– Итак, – стал он зачитывать вслух показания свидетелей. – К деревенской кузнице в Красноуфимском уезде подъехал странный верховой и попросил подковать лошадь. Странность заключалось в том, что выглядел человек бедно и одет был по-крестьянски, – на этих словах он внимательней взглянул на мужика, оценивая его одежду. – Лошадь же у него была самых что ни на есть чистых кровей и стоила очень дорого. Такой конь мог принадлежать только какому-нибудь сиятельному лицу и уж никак не мог быть в собственности подобного бродяги. Именно потому жители деревни, собравшиеся поглазеть на знатного скакуна, вызвали полицию. – Аристарх Петрович вздохнул. – Кто ты и где лошадь украл, паскудник? Ты же понимаешь, что за воровство тебе дорога на каторгу.
– Зовут меня Федор Кузьмич, – представился бродяга. – Скакуна этого мне отдал добрый человек по дороге сюда, видимо, жалеющий мою старость.
Человек действительно был странный
– грязная и бедная одежда, длинная русая борода и волосы до плеч с проседью говорили о нищенском положении, но осанка, что держал старик, руки с длинными пальцами, которые не знали труда и мозолей, и еще чистая речь и умный взгляд заставляли присмотреться.– Ну, откуда ты, чей будешь? Говори уже, почем я должен из тебя каждую букву выспрашивать? – рассердился служитель закона.
– Не помню я, – развел руками старик. – Старый стал, да и с головой беда. Одно могу сказать: таланта ты огромного, добрый человек, много можешь принести пользы, в Петербург тебе надобно в сыщики, потому как здесь свои способности применить никак не можешь.
Аристарх Петрович опешил.
– Ты чего несешь-то? – сказал он резко и увидел в глазах старика смех. – Потешаться надо мной решил?
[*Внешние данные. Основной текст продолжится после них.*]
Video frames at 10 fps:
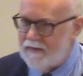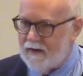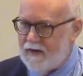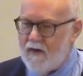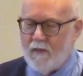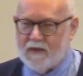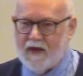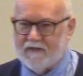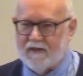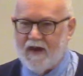I know what
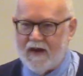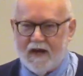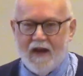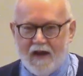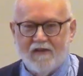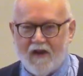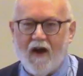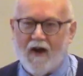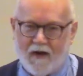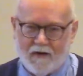that's like. It is
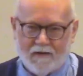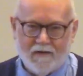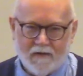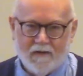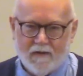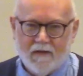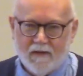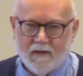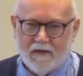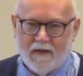hard.
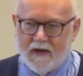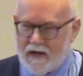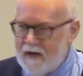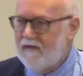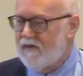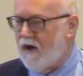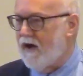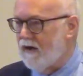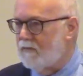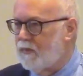It is
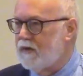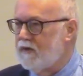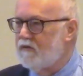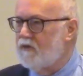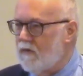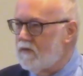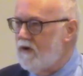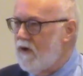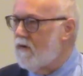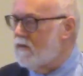hard, but you don't
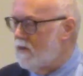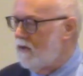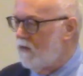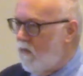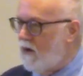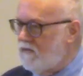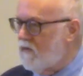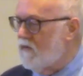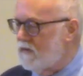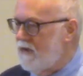know what's
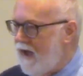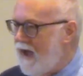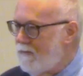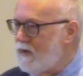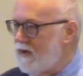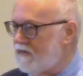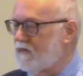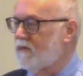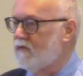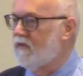going to happen as a
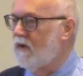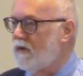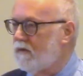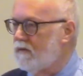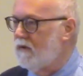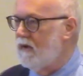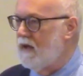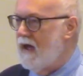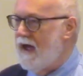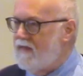result.
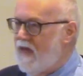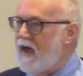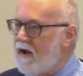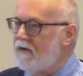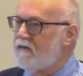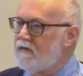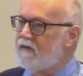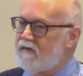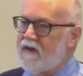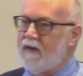And that ought to
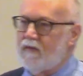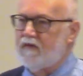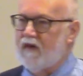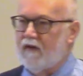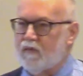distinguish us.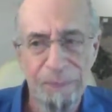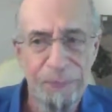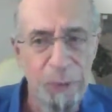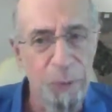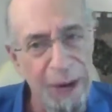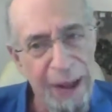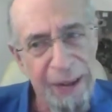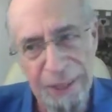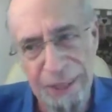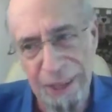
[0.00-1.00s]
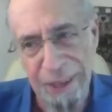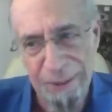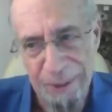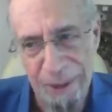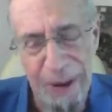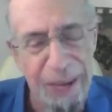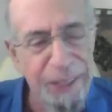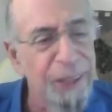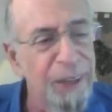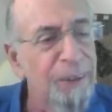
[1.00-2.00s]
what I consider
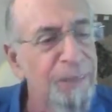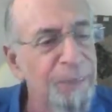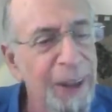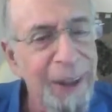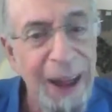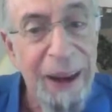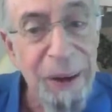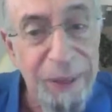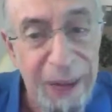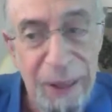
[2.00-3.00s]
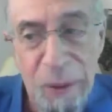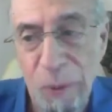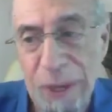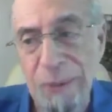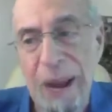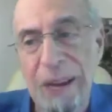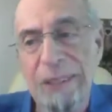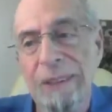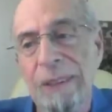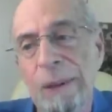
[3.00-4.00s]
irrational. I don't tell them what's
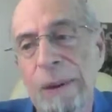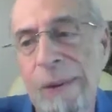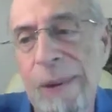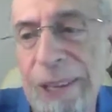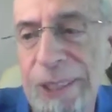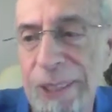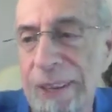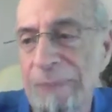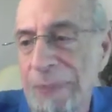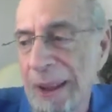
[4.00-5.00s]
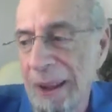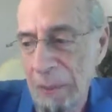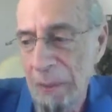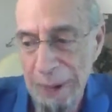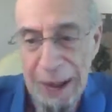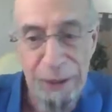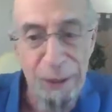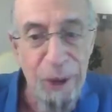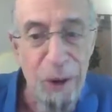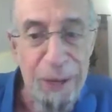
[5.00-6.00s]
rational or irrational, but I
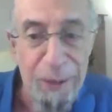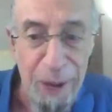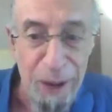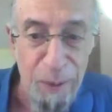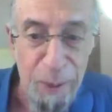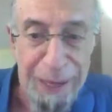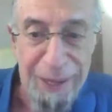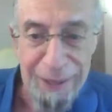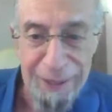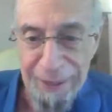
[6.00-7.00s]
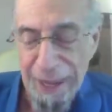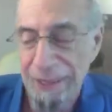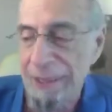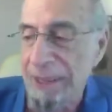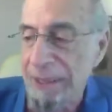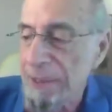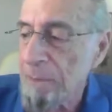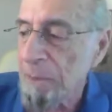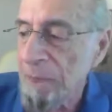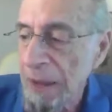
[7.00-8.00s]
do notice my own opinions of such things.
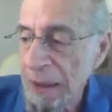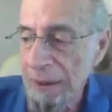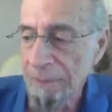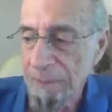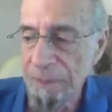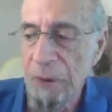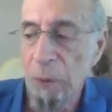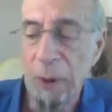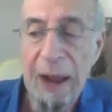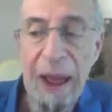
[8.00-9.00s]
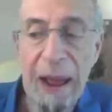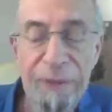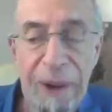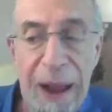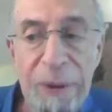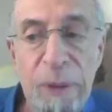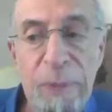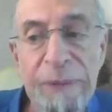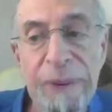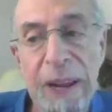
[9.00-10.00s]
What I have found to
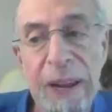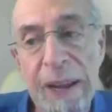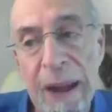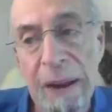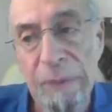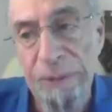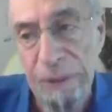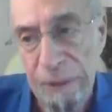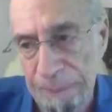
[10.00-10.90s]
be very helpfulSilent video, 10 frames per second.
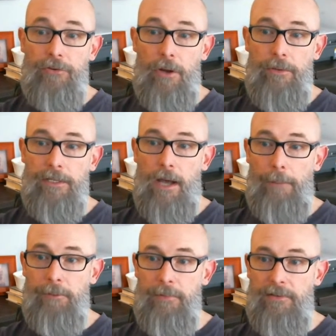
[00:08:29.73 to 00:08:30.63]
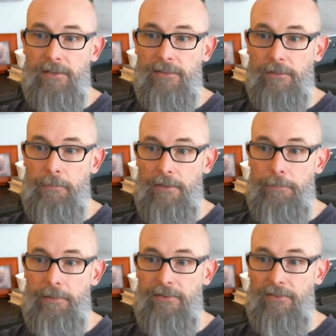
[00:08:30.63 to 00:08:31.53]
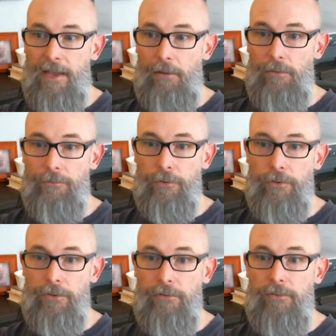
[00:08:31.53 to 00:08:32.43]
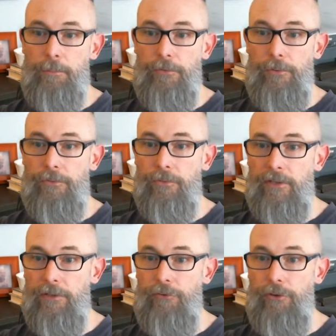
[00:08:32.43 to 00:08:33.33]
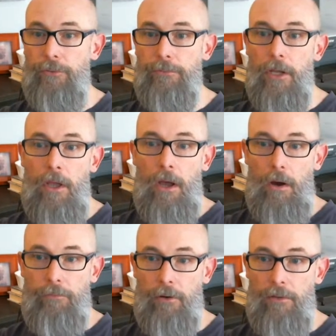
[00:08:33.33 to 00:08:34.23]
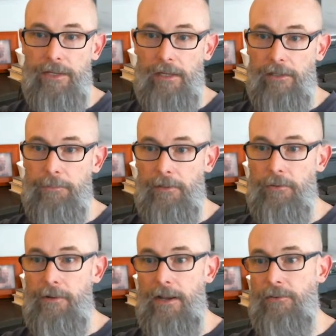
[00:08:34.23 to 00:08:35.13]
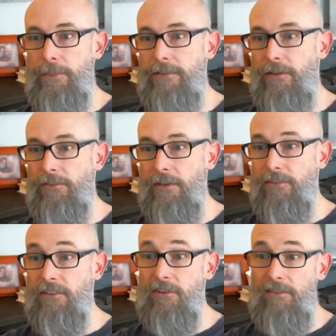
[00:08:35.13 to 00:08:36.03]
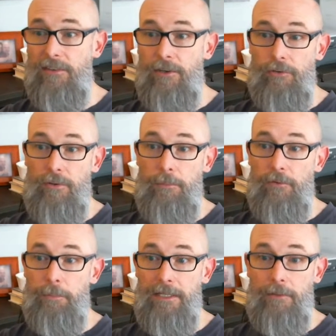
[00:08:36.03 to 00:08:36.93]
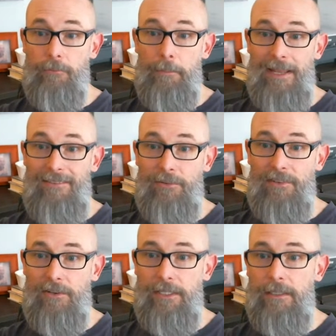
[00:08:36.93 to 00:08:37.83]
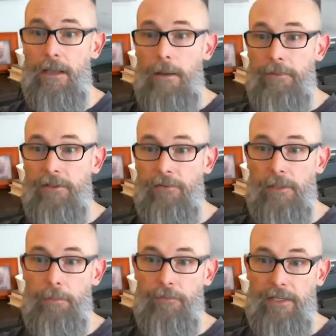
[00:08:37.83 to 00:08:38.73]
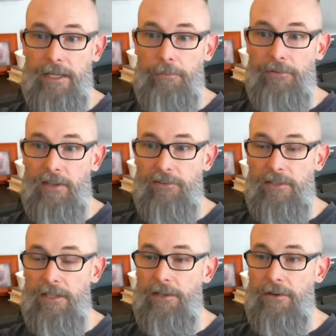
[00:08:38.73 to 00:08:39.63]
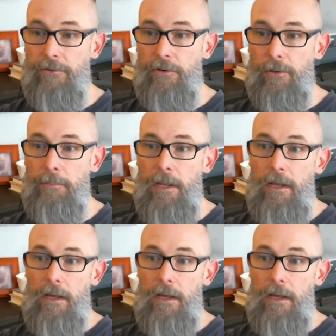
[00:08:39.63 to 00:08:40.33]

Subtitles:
showed an optimistic 6-month business outlook for goods producers in June. Overall, the unexpected rise in retail sales suggests that consumer spending remains resilient, potentially preventing a recession in the near term.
В камеру его, к убийцам, пусть до суда там сидит! – крикнул Аристарх Петрович и победоносно посмотрел на бродягу, но не увидел в его глазах даже признака страха.
Федор Кузьмич послушно встал и пошел за полицейским, не произнеся больше ни слова. Такое чувство, что он тут же забыл про городового и свои советы. Сам же Аристарх Петрович не мог найти себе места. Слова бродяги глубоко задели его и никак не покидали и без того расстроенного городового. Ведь он проговорил то, о чем Аристарх Петрович Семин мечтал, хотя, чего говорить, даже не мечтал, а грезил.